## [Dataset entries]
#####

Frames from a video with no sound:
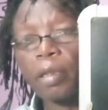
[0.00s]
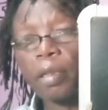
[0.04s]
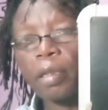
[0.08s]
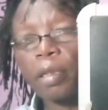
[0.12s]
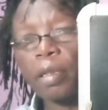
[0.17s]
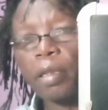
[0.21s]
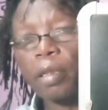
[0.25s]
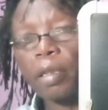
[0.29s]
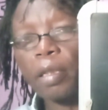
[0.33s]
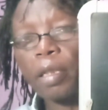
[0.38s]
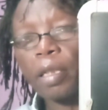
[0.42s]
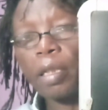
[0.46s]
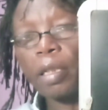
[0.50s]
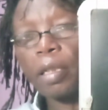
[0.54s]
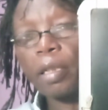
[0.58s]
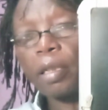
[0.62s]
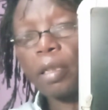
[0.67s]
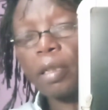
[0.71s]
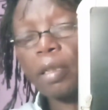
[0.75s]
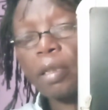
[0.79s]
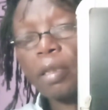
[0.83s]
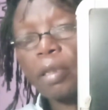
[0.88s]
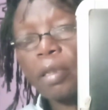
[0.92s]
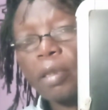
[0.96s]
And then
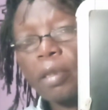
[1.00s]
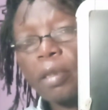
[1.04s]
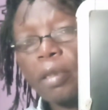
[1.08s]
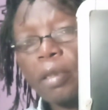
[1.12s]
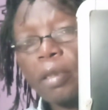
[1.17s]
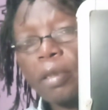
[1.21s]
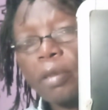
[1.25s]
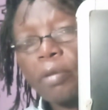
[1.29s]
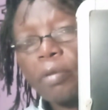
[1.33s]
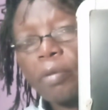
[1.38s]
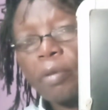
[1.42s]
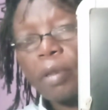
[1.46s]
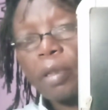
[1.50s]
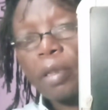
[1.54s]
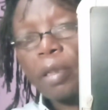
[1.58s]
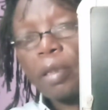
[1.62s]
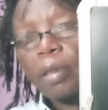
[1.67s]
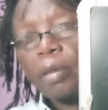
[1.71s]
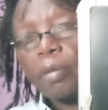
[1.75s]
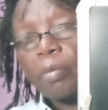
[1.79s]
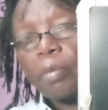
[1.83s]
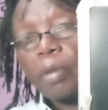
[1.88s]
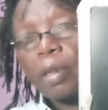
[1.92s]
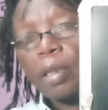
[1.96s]
this one,
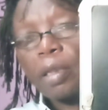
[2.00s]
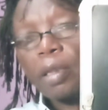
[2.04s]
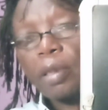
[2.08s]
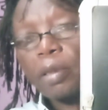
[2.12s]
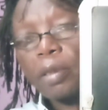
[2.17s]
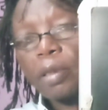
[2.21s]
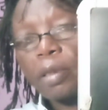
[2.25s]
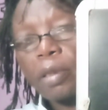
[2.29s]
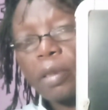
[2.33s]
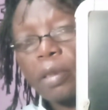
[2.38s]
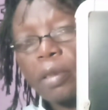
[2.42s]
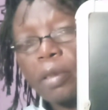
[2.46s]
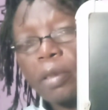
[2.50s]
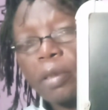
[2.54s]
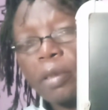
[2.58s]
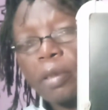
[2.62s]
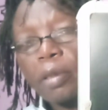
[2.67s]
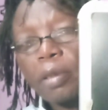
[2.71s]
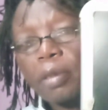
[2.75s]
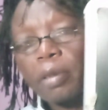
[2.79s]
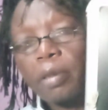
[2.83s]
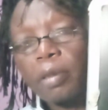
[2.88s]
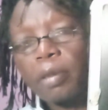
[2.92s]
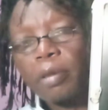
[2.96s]
8 minus 6,
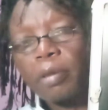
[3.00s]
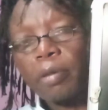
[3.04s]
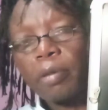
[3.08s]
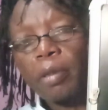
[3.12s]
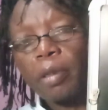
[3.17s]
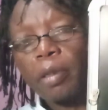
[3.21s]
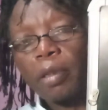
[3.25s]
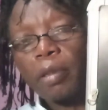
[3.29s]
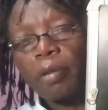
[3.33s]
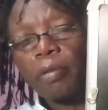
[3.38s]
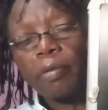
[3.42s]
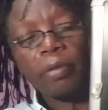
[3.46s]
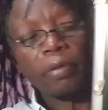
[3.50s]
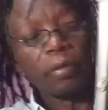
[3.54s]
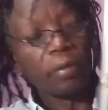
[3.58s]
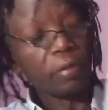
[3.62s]
is going to give you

#####

## [Goal of the exercise]
The records above, copied word for word without the pictures, are what should be output.

## [Task answer]
Frames from a video with no sound:
[0.00s]
[0.04s]
[0.08s]
[0.12s]
[0.17s]
[0.21s]
[0.25s]
[0.29s]
[0.33s]
[0.38s]
[0.42s]
[0.46s]
[0.50s]
[0.54s]
[0.58s]
[0.62s]
[0.67s]
[0.71s]
[0.75s]
[0.79s]
[0.83s]
[0.88s]
[0.92s]
[0.96s]
And then
[1.00s]
[1.04s]
[1.08s]
[1.12s]
[1.17s]
[1.21s]
[1.25s]
[1.29s]
[1.33s]
[1.38s]
[1.42s]
[1.46s]
[1.50s]
[1.54s]
[1.58s]
[1.62s]
[1.67s]
[1.71s]
[1.75s]
[1.79s]
[1.83s]
[1.88s]
[1.92s]
[1.96s]
this one,
[2.00s]
[2.04s]
[2.08s]
[2.12s]
[2.17s]
[2.21s]
[2.25s]
[2.29s]
[2.33s]
[2.38s]
[2.42s]
[2.46s]
[2.50s]
[2.54s]
[2.58s]
[2.62s]
[2.67s]
[2.71s]
[2.75s]
[2.79s]
[2.83s]
[2.88s]
[2.92s]
[2.96s]
8 minus 6,
[3.00s]
[3.04s]
[3.08s]
[3.12s]
[3.17s]
[3.21s]
[3.25s]
[3.29s]
[3.33s]
[3.38s]
[3.42s]
[3.46s]
[3.50s]
[3.54s]
[3.58s]
[3.62s]
is going to give you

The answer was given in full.